Records to use:
□ □ □ □ □

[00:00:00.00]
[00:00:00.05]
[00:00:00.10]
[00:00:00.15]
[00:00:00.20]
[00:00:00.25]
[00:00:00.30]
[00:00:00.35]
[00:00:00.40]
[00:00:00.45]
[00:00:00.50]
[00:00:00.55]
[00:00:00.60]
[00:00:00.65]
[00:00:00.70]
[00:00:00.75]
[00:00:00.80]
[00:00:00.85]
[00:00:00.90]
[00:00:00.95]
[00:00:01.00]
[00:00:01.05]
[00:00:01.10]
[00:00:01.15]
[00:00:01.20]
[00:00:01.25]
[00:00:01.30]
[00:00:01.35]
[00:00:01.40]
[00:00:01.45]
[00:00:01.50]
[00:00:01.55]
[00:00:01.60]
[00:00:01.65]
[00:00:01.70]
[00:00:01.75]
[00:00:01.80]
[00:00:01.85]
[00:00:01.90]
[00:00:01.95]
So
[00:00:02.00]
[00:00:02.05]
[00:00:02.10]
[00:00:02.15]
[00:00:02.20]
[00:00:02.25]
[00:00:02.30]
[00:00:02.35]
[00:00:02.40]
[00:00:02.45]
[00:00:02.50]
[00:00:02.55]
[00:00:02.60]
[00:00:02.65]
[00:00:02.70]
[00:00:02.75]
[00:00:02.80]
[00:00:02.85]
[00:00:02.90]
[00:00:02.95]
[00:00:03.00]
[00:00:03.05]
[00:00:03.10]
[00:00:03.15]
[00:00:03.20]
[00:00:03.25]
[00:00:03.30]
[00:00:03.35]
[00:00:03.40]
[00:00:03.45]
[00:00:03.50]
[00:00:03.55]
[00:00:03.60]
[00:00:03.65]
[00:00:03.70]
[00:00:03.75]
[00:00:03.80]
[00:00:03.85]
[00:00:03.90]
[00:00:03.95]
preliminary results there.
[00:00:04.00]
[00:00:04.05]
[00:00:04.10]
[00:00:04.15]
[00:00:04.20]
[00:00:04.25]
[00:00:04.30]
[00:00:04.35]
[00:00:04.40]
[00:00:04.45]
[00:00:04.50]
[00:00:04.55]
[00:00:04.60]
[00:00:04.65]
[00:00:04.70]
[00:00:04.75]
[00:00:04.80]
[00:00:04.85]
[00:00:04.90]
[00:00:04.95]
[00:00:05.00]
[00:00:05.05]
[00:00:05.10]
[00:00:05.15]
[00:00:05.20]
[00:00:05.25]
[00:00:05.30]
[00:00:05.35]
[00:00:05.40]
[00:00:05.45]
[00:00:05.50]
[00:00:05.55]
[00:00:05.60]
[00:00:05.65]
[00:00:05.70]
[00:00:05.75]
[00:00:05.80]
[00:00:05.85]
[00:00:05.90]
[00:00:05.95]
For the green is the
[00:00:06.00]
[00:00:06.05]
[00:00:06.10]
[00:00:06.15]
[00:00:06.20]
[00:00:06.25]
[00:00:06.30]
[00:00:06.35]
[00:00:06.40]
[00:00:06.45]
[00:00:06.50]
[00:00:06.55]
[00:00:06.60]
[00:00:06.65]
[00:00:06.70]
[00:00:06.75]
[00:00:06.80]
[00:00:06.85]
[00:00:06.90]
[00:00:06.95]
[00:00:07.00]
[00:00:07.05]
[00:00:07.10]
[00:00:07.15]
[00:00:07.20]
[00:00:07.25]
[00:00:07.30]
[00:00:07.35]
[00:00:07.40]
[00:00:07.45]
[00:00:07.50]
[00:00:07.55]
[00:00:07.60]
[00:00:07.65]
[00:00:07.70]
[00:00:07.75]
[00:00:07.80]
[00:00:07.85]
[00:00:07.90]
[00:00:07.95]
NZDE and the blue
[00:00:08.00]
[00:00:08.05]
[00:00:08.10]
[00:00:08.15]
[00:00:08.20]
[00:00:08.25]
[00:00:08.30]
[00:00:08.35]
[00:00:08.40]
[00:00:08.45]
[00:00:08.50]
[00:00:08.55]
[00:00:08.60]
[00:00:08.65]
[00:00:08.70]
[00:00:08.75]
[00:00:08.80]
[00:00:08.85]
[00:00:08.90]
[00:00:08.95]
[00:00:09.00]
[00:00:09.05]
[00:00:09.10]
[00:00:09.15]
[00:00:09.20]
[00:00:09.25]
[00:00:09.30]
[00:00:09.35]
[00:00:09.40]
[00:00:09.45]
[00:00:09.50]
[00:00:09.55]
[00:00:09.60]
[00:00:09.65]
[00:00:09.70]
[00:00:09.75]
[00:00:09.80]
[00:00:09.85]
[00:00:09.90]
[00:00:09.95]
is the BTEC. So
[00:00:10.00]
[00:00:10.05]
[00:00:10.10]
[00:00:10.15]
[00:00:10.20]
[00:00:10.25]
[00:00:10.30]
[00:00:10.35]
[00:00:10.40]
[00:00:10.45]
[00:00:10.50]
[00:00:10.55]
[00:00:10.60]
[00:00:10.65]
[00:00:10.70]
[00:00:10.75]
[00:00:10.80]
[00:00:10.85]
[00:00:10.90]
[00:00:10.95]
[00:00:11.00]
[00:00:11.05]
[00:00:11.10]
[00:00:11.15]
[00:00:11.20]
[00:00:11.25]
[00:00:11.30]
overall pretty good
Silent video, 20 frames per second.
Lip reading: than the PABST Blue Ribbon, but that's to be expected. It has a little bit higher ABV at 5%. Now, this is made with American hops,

□ □ □ □ □

How to complete this task: Write the whole listing out again exactly.

Response for this exercise:
[00:00:00.00]
[00:00:00.05]
[00:00:00.10]
[00:00:00.15]
[00:00:00.20]
[00:00:00.25]
[00:00:00.30]
[00:00:00.35]
[00:00:00.40]
[00:00:00.45]
[00:00:00.50]
[00:00:00.55]
[00:00:00.60]
[00:00:00.65]
[00:00:00.70]
[00:00:00.75]
[00:00:00.80]
[00:00:00.85]
[00:00:00.90]
[00:00:00.95]
[00:00:01.00]
[00:00:01.05]
[00:00:01.10]
[00:00:01.15]
[00:00:01.20]
[00:00:01.25]
[00:00:01.30]
[00:00:01.35]
[00:00:01.40]
[00:00:01.45]
[00:00:01.50]
[00:00:01.55]
[00:00:01.60]
[00:00:01.65]
[00:00:01.70]
[00:00:01.75]
[00:00:01.80]
[00:00:01.85]
[00:00:01.90]
[00:00:01.95]
So
[00:00:02.00]
[00:00:02.05]
[00:00:02.10]
[00:00:02.15]
[00:00:02.20]
[00:00:02.25]
[00:00:02.30]
[00:00:02.35]
[00:00:02.40]
[00:00:02.45]
[00:00:02.50]
[00:00:02.55]
[00:00:02.60]
[00:00:02.65]
[00:00:02.70]
[00:00:02.75]
[00:00:02.80]
[00:00:02.85]
[00:00:02.90]
[00:00:02.95]
[00:00:03.00]
[00:00:03.05]
[00:00:03.10]
[00:00:03.15]
[00:00:03.20]
[00:00:03.25]
[00:00:03.30]
[00:00:03.35]
[00:00:03.40]
[00:00:03.45]
[00:00:03.50]
[00:00:03.55]
[00:00:03.60]
[00:00:03.65]
[00:00:03.70]
[00:00:03.75]
[00:00:03.80]
[00:00:03.85]
[00:00:03.90]
[00:00:03.95]
preliminary results there.
[00:00:04.00]
[00:00:04.05]
[00:00:04.10]
[00:00:04.15]
[00:00:04.20]
[00:00:04.25]
[00:00:04.30]
[00:00:04.35]
[00:00:04.40]
[00:00:04.45]
[00:00:04.50]
[00:00:04.55]
[00:00:04.60]
[00:00:04.65]
[00:00:04.70]
[00:00:04.75]
[00:00:04.80]
[00:00:04.85]
[00:00:04.90]
[00:00:04.95]
[00:00:05.00]
[00:00:05.05]
[00:00:05.10]
[00:00:05.15]
[00:00:05.20]
[00:00:05.25]
[00:00:05.30]
[00:00:05.35]
[00:00:05.40]
[00:00:05.45]
[00:00:05.50]
[00:00:05.55]
[00:00:05.60]
[00:00:05.65]
[00:00:05.70]
[00:00:05.75]
[00:00:05.80]
[00:00:05.85]
[00:00:05.90]
[00:00:05.95]
For the green is the
[00:00:06.00]
[00:00:06.05]
[00:00:06.10]
[00:00:06.15]
[00:00:06.20]
[00:00:06.25]
[00:00:06.30]
[00:00:06.35]
[00:00:06.40]
[00:00:06.45]
[00:00:06.50]
[00:00:06.55]
[00:00:06.60]
[00:00:06.65]
[00:00:06.70]
[00:00:06.75]
[00:00:06.80]
[00:00:06.85]
[00:00:06.90]
[00:00:06.95]
[00:00:07.00]
[00:00:07.05]
[00:00:07.10]
[00:00:07.15]
[00:00:07.20]
[00:00:07.25]
[00:00:07.30]
[00:00:07.35]
[00:00:07.40]
[00:00:07.45]
[00:00:07.50]
[00:00:07.55]
[00:00:07.60]
[00:00:07.65]
[00:00:07.70]
[00:00:07.75]
[00:00:07.80]
[00:00:07.85]
[00:00:07.90]
[00:00:07.95]
NZDE and the blue
[00:00:08.00]
[00:00:08.05]
[00:00:08.10]
[00:00:08.15]
[00:00:08.20]
[00:00:08.25]
[00:00:08.30]
[00:00:08.35]
[00:00:08.40]
[00:00:08.45]
[00:00:08.50]
[00:00:08.55]
[00:00:08.60]
[00:00:08.65]
[00:00:08.70]
[00:00:08.75]
[00:00:08.80]
[00:00:08.85]
[00:00:08.90]
[00:00:08.95]
[00:00:09.00]
[00:00:09.05]
[00:00:09.10]
[00:00:09.15]
[00:00:09.20]
[00:00:09.25]
[00:00:09.30]
[00:00:09.35]
[00:00:09.40]
[00:00:09.45]
[00:00:09.50]
[00:00:09.55]
[00:00:09.60]
[00:00:09.65]
[00:00:09.70]
[00:00:09.75]
[00:00:09.80]
[00:00:09.85]
[00:00:09.90]
[00:00:09.95]
is the BTEC. So
[00:00:10.00]
[00:00:10.05]
[00:00:10.10]
[00:00:10.15]
[00:00:10.20]
[00:00:10.25]
[00:00:10.30]
[00:00:10.35]
[00:00:10.40]
[00:00:10.45]
[00:00:10.50]
[00:00:10.55]
[00:00:10.60]
[00:00:10.65]
[00:00:10.70]
[00:00:10.75]
[00:00:10.80]
[00:00:10.85]
[00:00:10.90]
[00:00:10.95]
[00:00:11.00]
[00:00:11.05]
[00:00:11.10]
[00:00:11.15]
[00:00:11.20]
[00:00:11.25]
[00:00:11.30]
overall pretty good
Silent video, 20 frames per second.
Lip reading: than the PABST Blue Ribbon, but that's to be expected. It has a little bit higher ABV at 5%. Now, this is made with American hops,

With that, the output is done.